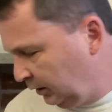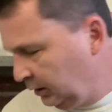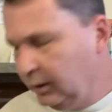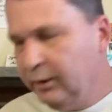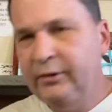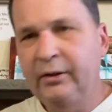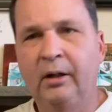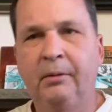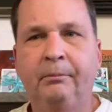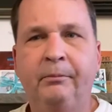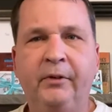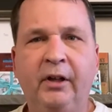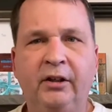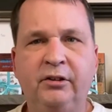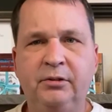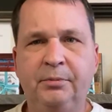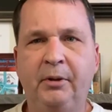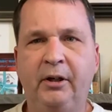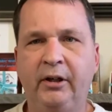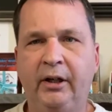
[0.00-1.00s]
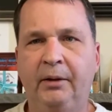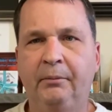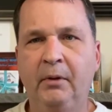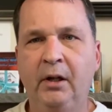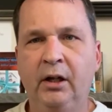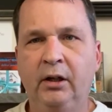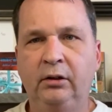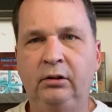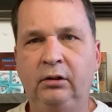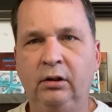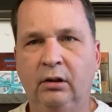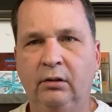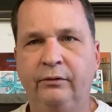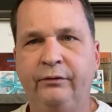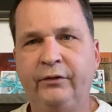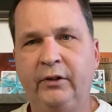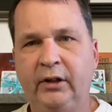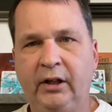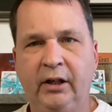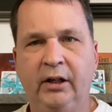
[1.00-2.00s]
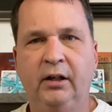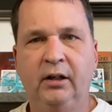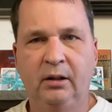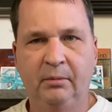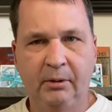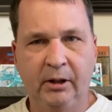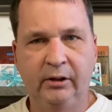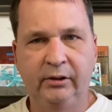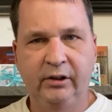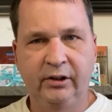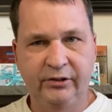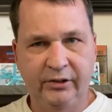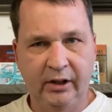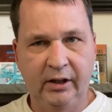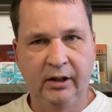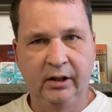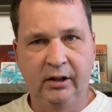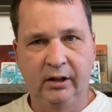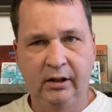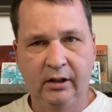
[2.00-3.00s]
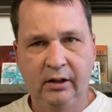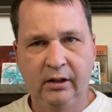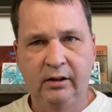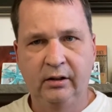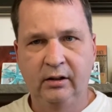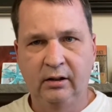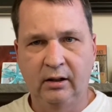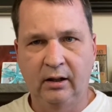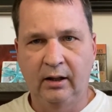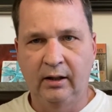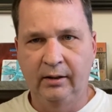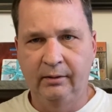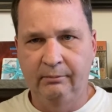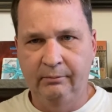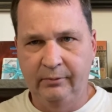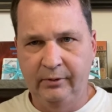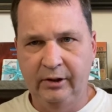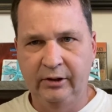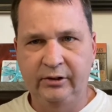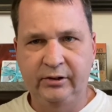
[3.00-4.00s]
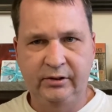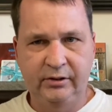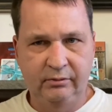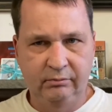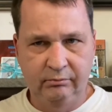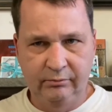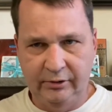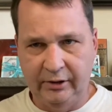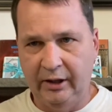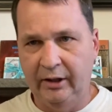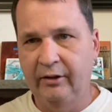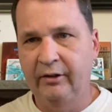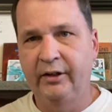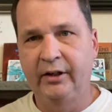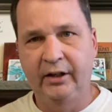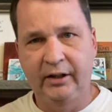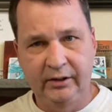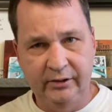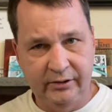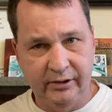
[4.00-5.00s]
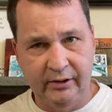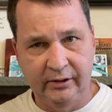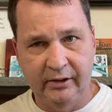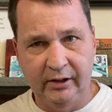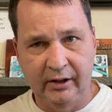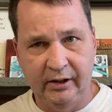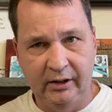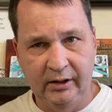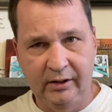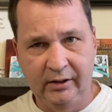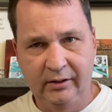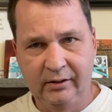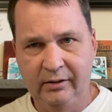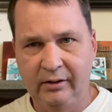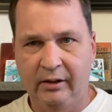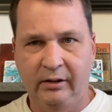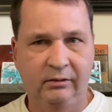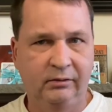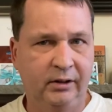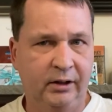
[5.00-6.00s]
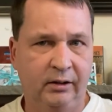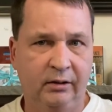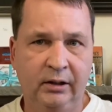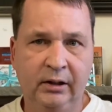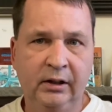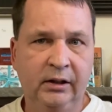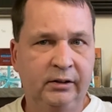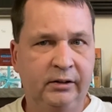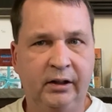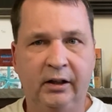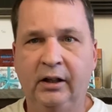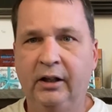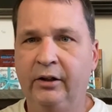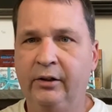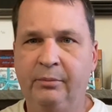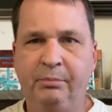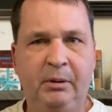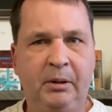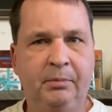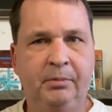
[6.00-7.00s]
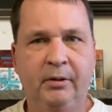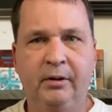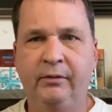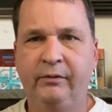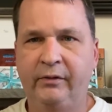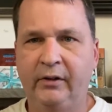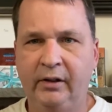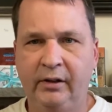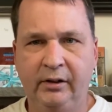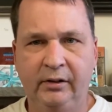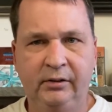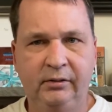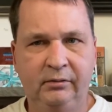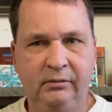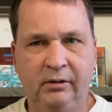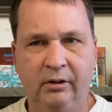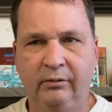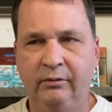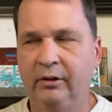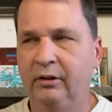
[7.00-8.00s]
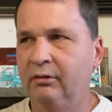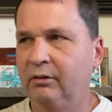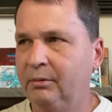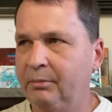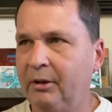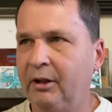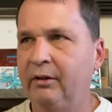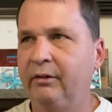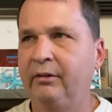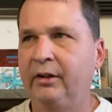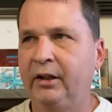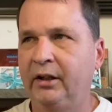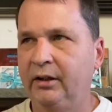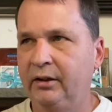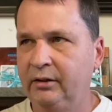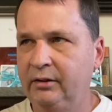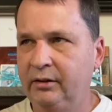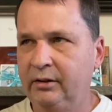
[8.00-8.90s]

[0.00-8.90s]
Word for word: So that's about it. Don't forget about the sale um, this Saturday and Sunday. And, you know, tell other people if they don't know about it,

———

§ **Work to complete**
Output a faithful copy of the data, with each picture left out.

§ **Output for this task**
[0.00-1.00s]
[1.00-2.00s]
[2.00-3.00s]
[3.00-4.00s]
[4.00-5.00s]
[5.00-6.00s]
[6.00-7.00s]
[7.00-8.00s]
[8.00-8.90s]

[0.00-8.90s]
Word for word: So that's about it. Don't forget about the sale um, this Saturday and Sunday. And, you know, tell other people if they don't know about it,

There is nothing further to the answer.